A faithful retyping of every entry below is wanted, with images left out.

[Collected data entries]
· · ·
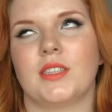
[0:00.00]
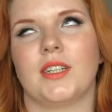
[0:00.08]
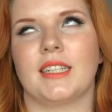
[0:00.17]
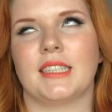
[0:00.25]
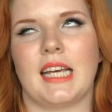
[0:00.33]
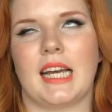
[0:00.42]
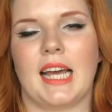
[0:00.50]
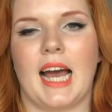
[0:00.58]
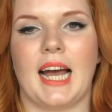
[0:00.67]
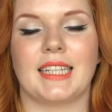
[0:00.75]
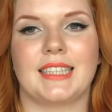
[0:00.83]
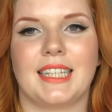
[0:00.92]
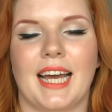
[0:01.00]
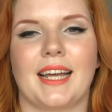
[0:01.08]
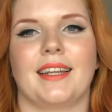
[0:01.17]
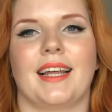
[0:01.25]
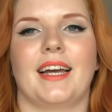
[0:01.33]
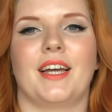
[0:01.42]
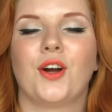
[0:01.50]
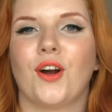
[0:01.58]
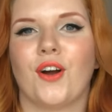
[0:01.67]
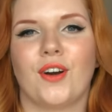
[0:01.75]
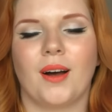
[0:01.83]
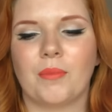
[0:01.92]
course I had to get like
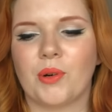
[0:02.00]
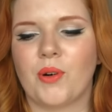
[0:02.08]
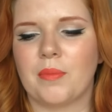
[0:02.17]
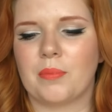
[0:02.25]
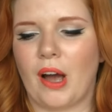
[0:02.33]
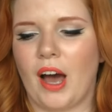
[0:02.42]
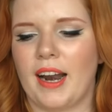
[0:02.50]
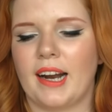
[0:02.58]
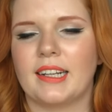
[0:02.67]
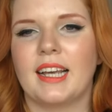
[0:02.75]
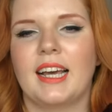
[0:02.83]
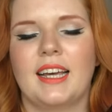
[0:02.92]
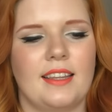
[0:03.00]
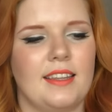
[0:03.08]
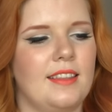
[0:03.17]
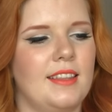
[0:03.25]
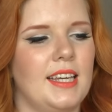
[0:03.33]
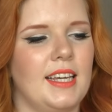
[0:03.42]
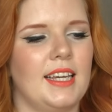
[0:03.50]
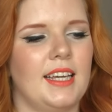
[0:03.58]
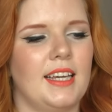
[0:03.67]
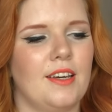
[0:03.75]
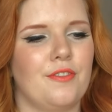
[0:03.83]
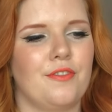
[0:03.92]
her number one product,
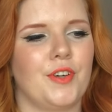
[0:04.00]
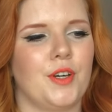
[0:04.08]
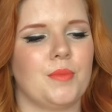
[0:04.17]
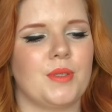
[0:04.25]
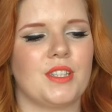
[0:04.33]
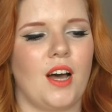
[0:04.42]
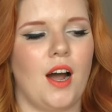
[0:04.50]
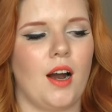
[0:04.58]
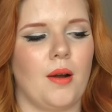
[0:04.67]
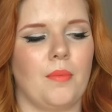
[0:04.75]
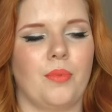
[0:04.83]
the Filmstar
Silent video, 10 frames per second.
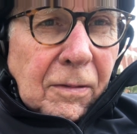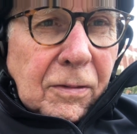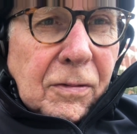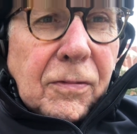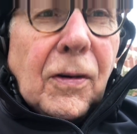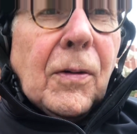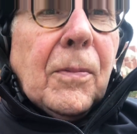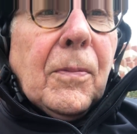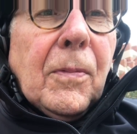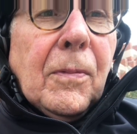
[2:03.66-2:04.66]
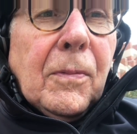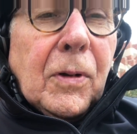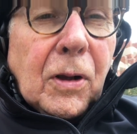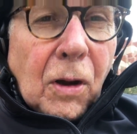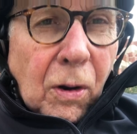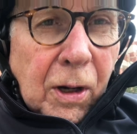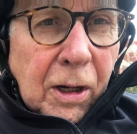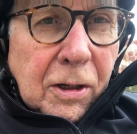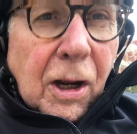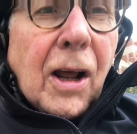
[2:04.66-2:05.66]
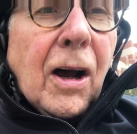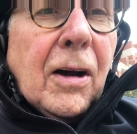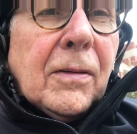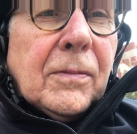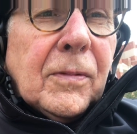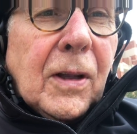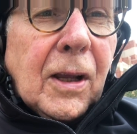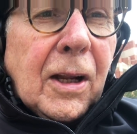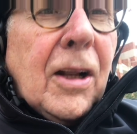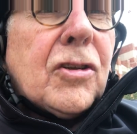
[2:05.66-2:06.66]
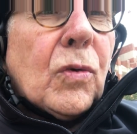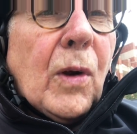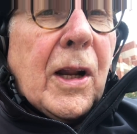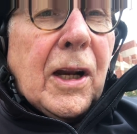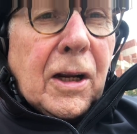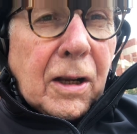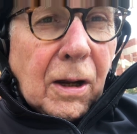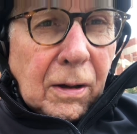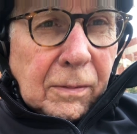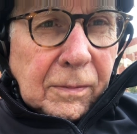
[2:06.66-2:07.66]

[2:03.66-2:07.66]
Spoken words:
for going into law, and it's ready to go.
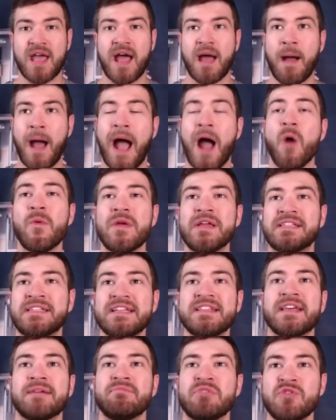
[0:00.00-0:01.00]
How we
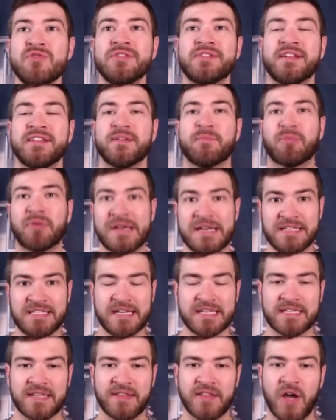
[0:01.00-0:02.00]
see them used in the
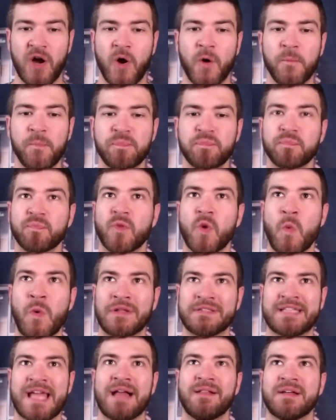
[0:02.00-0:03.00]
preseason, though,
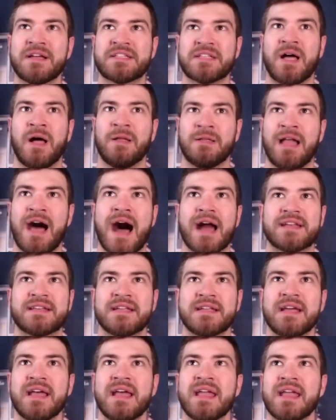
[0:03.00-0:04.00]
will tell us a lot.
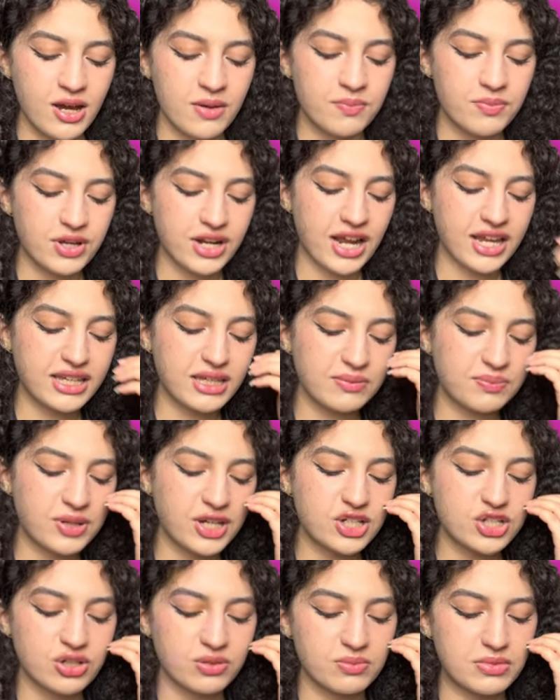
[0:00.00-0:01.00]
But I can
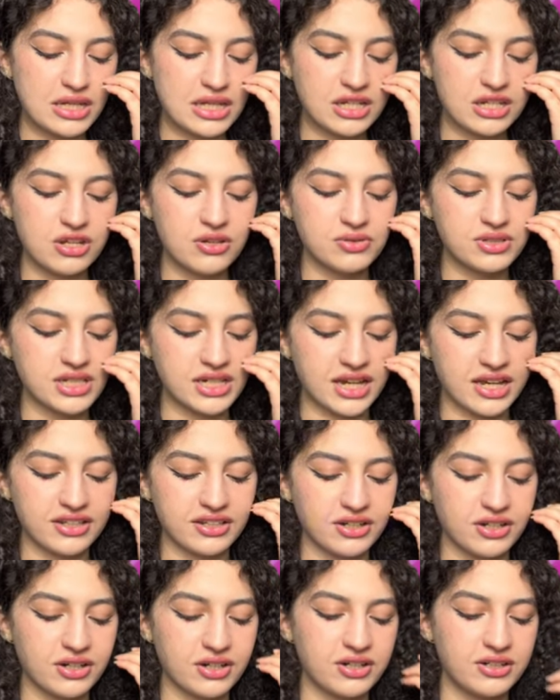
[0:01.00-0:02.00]
picture me and you
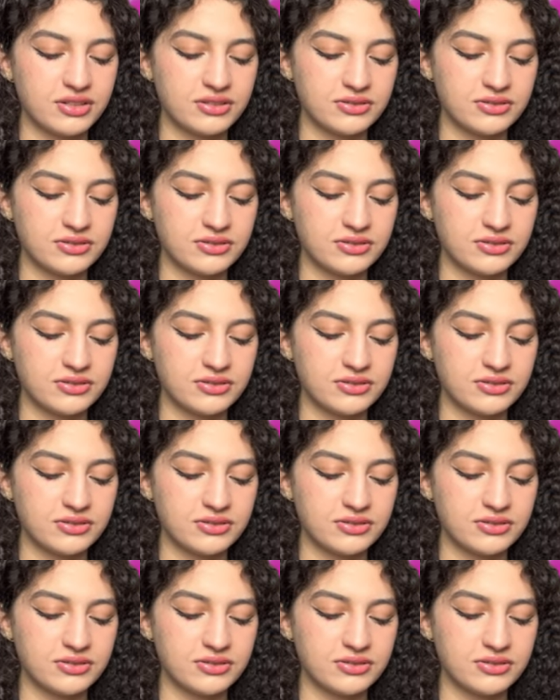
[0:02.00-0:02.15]
together.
· · ·
_SOLUTION:_
[0:00.00]
[0:00.08]
[0:00.17]
[0:00.25]
[0:00.33]
[0:00.42]
[0:00.50]
[0:00.58]
[0:00.67]
[0:00.75]
[0:00.83]
[0:00.92]
[0:01.00]
[0:01.08]
[0:01.17]
[0:01.25]
[0:01.33]
[0:01.42]
[0:01.50]
[0:01.58]
[0:01.67]
[0:01.75]
[0:01.83]
[0:01.92]
course I had to get like
[0:02.00]
[0:02.08]
[0:02.17]
[0:02.25]
[0:02.33]
[0:02.42]
[0:02.50]
[0:02.58]
[0:02.67]
[0:02.75]
[0:02.83]
[0:02.92]
[0:03.00]
[0:03.08]
[0:03.17]
[0:03.25]
[0:03.33]
[0:03.42]
[0:03.50]
[0:03.58]
[0:03.67]
[0:03.75]
[0:03.83]
[0:03.92]
her number one product,
[0:04.00]
[0:04.08]
[0:04.17]
[0:04.25]
[0:04.33]
[0:04.42]
[0:04.50]
[0:04.58]
[0:04.67]
[0:04.75]
[0:04.83]
the Filmstar
Silent video, 10 frames per second.
[2:03.66-2:04.66]
[2:04.66-2:05.66]
[2:05.66-2:06.66]
[2:06.66-2:07.66]

[2:03.66-2:07.66]
Spoken words:
for going into law, and it's ready to go.
[0:00.00-0:01.00]
How we
[0:01.00-0:02.00]
see them used in the
[0:02.00-0:03.00]
preseason, though,
[0:03.00-0:04.00]
will tell us a lot.
[0:00.00-0:01.00]
But I can
[0:01.00-0:02.00]
picture me and you
[0:02.00-0:02.15]
together.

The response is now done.